Still, she said, the underlying finding of the IARC stood - glyphosate may cause cancer, but under the right conditions and exposures.

As for the US case, it cited that additives in the Roundup, beyond the active glyphosate compound, may have had a synergistic effect to cause the cancer.

Such effects occurred when two chemicals which are relatively benign separately, acted together to make a small effect much worse.

"The toxicology of mixtures such as this is something that toxicologists are only just starting to really understand in any detail," Cridge said.

"It is very difficult to model and track all possible interactions. This means that there is a very real possibility that adjuvants in the Roundup mixture accelerated any carcinogenic effects but to the best of my knowledge this is hypothesised rather than proven.

"It is a very real possibility but has not been conclusively demonstrated using laboratory or epidemiological studies."

In any case, Johnson's lawyers didn't need to demonstrate conclusively that glyphosate caused the cancer - only that it was a plausible contributing factor.

Also, Monsanto was unable to prove that glyphosate definitely did not cause the cancer.

"There is still no proof either way but the success of the prosecution will encourage others to seek remuneration using the IARC classification as evidence."

So what does that mean for New Zealand?

Despite being widely used by gardeners and farmers alike, there had never been such a case here.

Federated Farmers spokesman Andrew Hoggard said he'd be concerned if Roundup was banned, as it was effective for spraying out paddocks between pastures, and there were no alternatives as useful.
Rigorous testing had also shown that concerns about glyphosate residue in milk products were unfounded.

Yet, on the back of the ruling, Associate Environment Minister Eugenie Sage asked the Environmental Protection Authority (EPA) to consider adding Roundup to its hazardous substance reassessment list in the light of the decision.

The EPA remained of the view that Roundup was safe to use.

After the IARC's report came out, the agency commissioned Dr Wayne Temple, a toxicologist and former director of the New Zealand National Poisons Centre, to undertake a review of the evidence relating to the possible carcinogenicity of glyphosate.

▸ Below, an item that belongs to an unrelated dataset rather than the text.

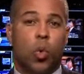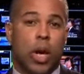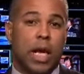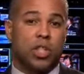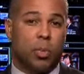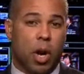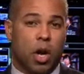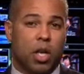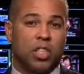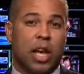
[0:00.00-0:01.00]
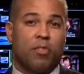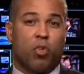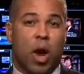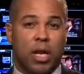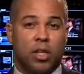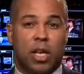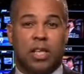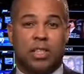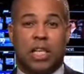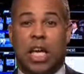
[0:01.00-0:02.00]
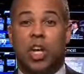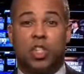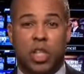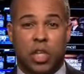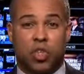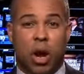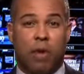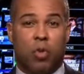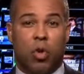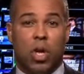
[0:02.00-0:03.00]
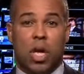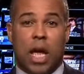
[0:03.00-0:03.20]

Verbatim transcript: We as Americans have a right uh, to interstate travel.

Temple found glyphosate was unlikely to be carcinogenic to humans or genotoxic - damaging to genetic material or DNA - and should not be classified as a mutagen or carcinogen under New Zealand law.

This conclusion was formed on the back of human and animal studies, including many not looked at by the IARC, and the findings were peer-reviewed by experts.

Not all toxicologists were happy with it though.

The University of Canterbury's Dr Ian Shaw said Temple's review didn't appear to have covered the possibility of non-genotoxic carcinogenesis, where some chemicals that caused cancer didn't directly alter genes.

"This was particularly surprising because experiments have shown that glyphosate can interact with a cell receptor that stimulates some cells to grow – this is the way some non-genotoxic carcinogens work," Shaw said.

"In view of this, and other aspects of Temple's report, I found the EPA's decision lacked scientific rigour."

Still, scientists argued the US ruling shouldn't prompt a knee-jerk ban of Roundup here.

"Herbicide use is seldom exposure to just one specific product - and the dose, duration, type, and frequency of exposure is relevant to any potential risk," said Associate Professor Brian Cox, a cancer epidemiologist at the University of Otago.

"A sudden reaction to one case in one US law court, that has not yet gone to the appeal court, is not an appropriate method of developing health policy in New Zealand."

But it was still appropriate New Zealand should keep watch on overseas evidence, he said.
Cridge argued Roundup remained one of the safer options currently available.

"My standard advice is for people to not use chemicals where they don't need to, know what chemicals you are using and be rigorous about safety equipment," she said.

"This applies to all the chemicals we use from home cleaners to industrial chemicals in the workplace to agrochemicals such as Roundup."